Juicing Day 2: The power of lemon
- 1 lemon
- 2 whole carrots
- 4 celery stalks
- 4 plum tomatoes
Makes: 12 oz.
This one was good! The lemon was an inspiration; the tartness really kicks up the flavor and replaces the need for salt. The carrots add a dash of sweetness in lieu of using fruit. Yummy – and with no added salt or sugar.
Side note: I was very proud of myself for getting my juice on today. The machine was also easier today to assemble and disassemble for cleaning. I did get juice on the floor, but nothing on the ceiling, so I think we’re doing well.

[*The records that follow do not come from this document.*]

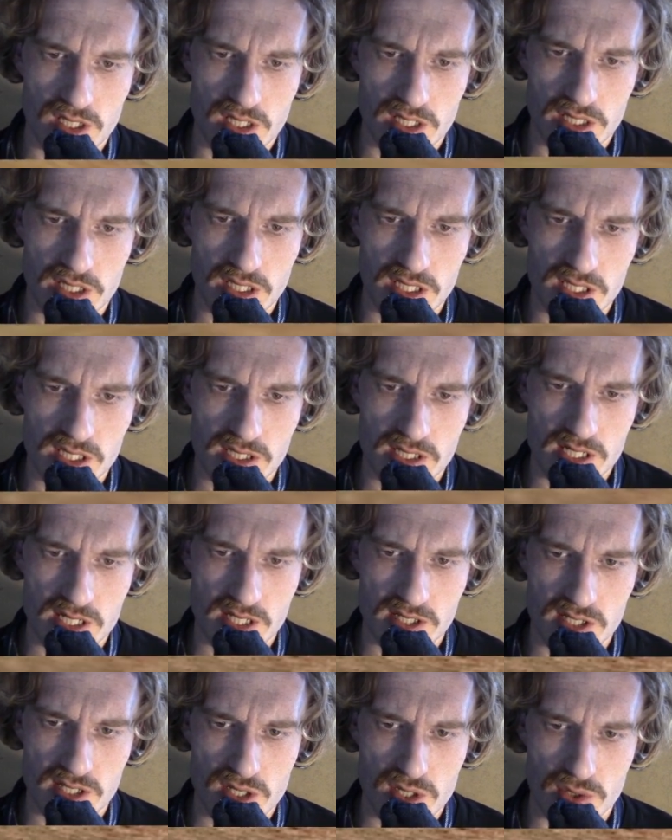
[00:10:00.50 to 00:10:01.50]
here
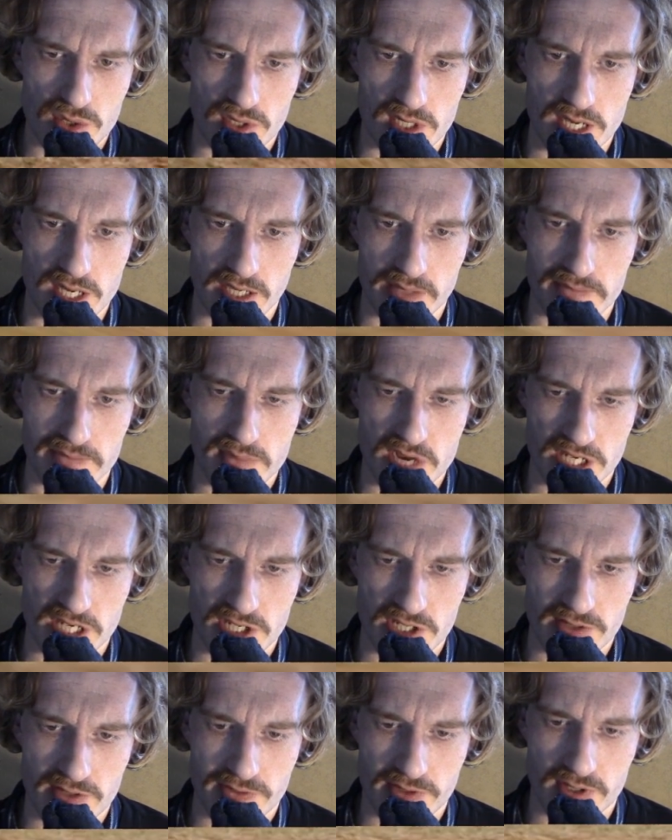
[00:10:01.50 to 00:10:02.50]
doesn't look like
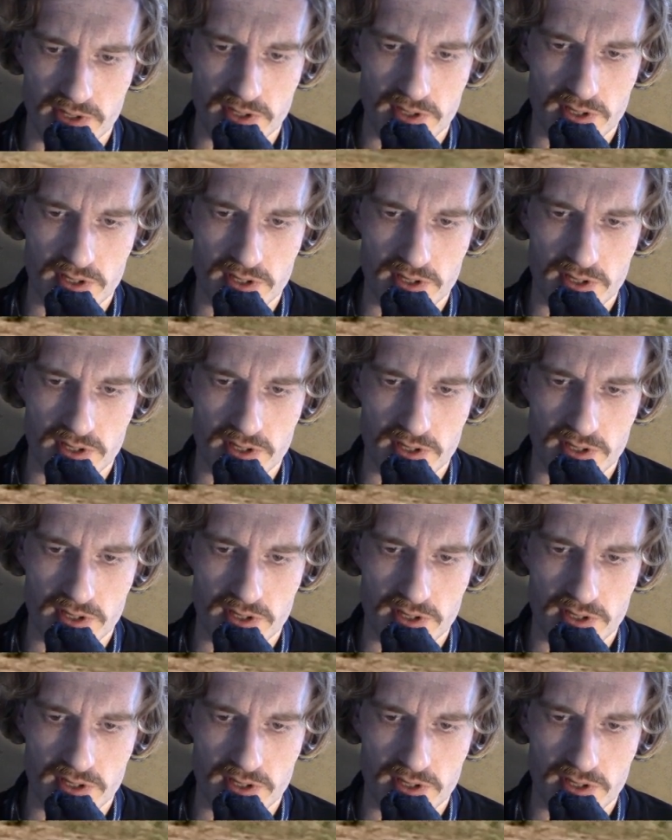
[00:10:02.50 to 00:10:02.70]
much of a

I got nerdy and looked up the most impactful vitamin intake* from these foods:
- 100 g of lemon (about 1) yields:
- 88% of RDA Vitamin C (53 mg)
- calories 30
- 200 g carrot (about 2):
- a whopping 660% RDA Vitamin A (33,000 IU)
- 20% RDA Vitamin C (12 mg)
- 18% Potassium (640 mg)
- 32% Vitamin K (16.4 mcg)
- also some B6, Folate, Vitamin E, Thiamin, Manganese
- calories 80
- 200 g of celery (roughly 4 stalks, though this can vary)
- 18% RDA Folate (72 mg)
- 72% RDA Vitamin K (60 mg)
- 14% RDA Potassium (520 mg)
- 6% RDA Magnesium (22 mg)
- calories = 30
- 300 g tomatoes (about 4 plums)
- 51% RDA Vitamin A (1700 IU)
- 69% RDA Vitamin C (42 mcg)
- 21% RDA Potassium (700 mg)
- calories = 56
- Total Calories: About 200 – a lot of nutritional bang for your buck!
*Info estimated with help from MyFood App. I can’t vouch for this being exact, especially given the wide range of sizes of veggies, but I like getting even an rough approximation.